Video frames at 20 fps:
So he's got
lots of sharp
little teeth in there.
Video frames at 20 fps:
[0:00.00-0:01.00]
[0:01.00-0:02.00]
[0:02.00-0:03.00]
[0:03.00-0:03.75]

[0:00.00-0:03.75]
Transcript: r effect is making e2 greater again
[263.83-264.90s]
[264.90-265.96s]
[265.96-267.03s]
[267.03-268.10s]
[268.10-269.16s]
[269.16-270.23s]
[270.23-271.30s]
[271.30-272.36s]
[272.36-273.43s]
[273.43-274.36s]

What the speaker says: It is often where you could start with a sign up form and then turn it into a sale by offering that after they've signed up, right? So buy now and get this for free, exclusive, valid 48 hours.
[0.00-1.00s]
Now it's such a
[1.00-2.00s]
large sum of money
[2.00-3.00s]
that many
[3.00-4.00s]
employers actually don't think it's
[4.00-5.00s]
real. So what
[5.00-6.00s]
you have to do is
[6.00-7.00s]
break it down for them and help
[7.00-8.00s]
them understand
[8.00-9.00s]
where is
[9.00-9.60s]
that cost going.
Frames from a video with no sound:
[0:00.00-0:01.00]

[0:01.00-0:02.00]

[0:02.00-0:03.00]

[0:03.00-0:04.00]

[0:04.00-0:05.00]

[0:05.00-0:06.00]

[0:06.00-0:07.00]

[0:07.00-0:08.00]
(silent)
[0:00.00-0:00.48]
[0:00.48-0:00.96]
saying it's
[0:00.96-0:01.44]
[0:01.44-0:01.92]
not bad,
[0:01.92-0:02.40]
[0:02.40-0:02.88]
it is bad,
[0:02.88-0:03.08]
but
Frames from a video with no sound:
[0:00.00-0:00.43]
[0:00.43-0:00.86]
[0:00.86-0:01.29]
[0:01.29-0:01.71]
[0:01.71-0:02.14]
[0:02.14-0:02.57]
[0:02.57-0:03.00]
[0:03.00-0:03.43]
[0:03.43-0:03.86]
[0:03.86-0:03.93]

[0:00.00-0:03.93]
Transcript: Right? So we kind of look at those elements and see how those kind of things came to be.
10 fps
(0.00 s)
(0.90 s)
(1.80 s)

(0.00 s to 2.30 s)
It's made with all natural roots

........

REQUIRED ACTION >> Please output the complete set of records above without any alteration.

TASK OUTPUT >>
Video frames at 20 fps:
So he's got
lots of sharp
little teeth in there.
Video frames at 20 fps:
[0:00.00-0:01.00]
[0:01.00-0:02.00]
[0:02.00-0:03.00]
[0:03.00-0:03.75]

[0:00.00-0:03.75]
Transcript: r effect is making e2 greater again
[263.83-264.90s]
[264.90-265.96s]
[265.96-267.03s]
[267.03-268.10s]
[268.10-269.16s]
[269.16-270.23s]
[270.23-271.30s]
[271.30-272.36s]
[272.36-273.43s]
[273.43-274.36s]

What the speaker says: It is often where you could start with a sign up form and then turn it into a sale by offering that after they've signed up, right? So buy now and get this for free, exclusive, valid 48 hours.
[0.00-1.00s]
Now it's such a
[1.00-2.00s]
large sum of money
[2.00-3.00s]
that many
[3.00-4.00s]
employers actually don't think it's
[4.00-5.00s]
real. So what
[5.00-6.00s]
you have to do is
[6.00-7.00s]
break it down for them and help
[7.00-8.00s]
them understand
[8.00-9.00s]
where is
[9.00-9.60s]
that cost going.
Frames from a video with no sound:
[0:00.00-0:01.00]

[0:01.00-0:02.00]

[0:02.00-0:03.00]

[0:03.00-0:04.00]

[0:04.00-0:05.00]

[0:05.00-0:06.00]

[0:06.00-0:07.00]

[0:07.00-0:08.00]
(silent)
[0:00.00-0:00.48]
[0:00.48-0:00.96]
saying it's
[0:00.96-0:01.44]
[0:01.44-0:01.92]
not bad,
[0:01.92-0:02.40]
[0:02.40-0:02.88]
it is bad,
[0:02.88-0:03.08]
but
Frames from a video with no sound:
[0:00.00-0:00.43]
[0:00.43-0:00.86]
[0:00.86-0:01.29]
[0:01.29-0:01.71]
[0:01.71-0:02.14]
[0:02.14-0:02.57]
[0:02.57-0:03.00]
[0:03.00-0:03.43]
[0:03.43-0:03.86]
[0:03.86-0:03.93]

[0:00.00-0:03.93]
Transcript: Right? So we kind of look at those elements and see how those kind of things came to be.
10 fps
(0.00 s)
(0.90 s)
(1.80 s)

(0.00 s to 2.30 s)
It's made with all natural roots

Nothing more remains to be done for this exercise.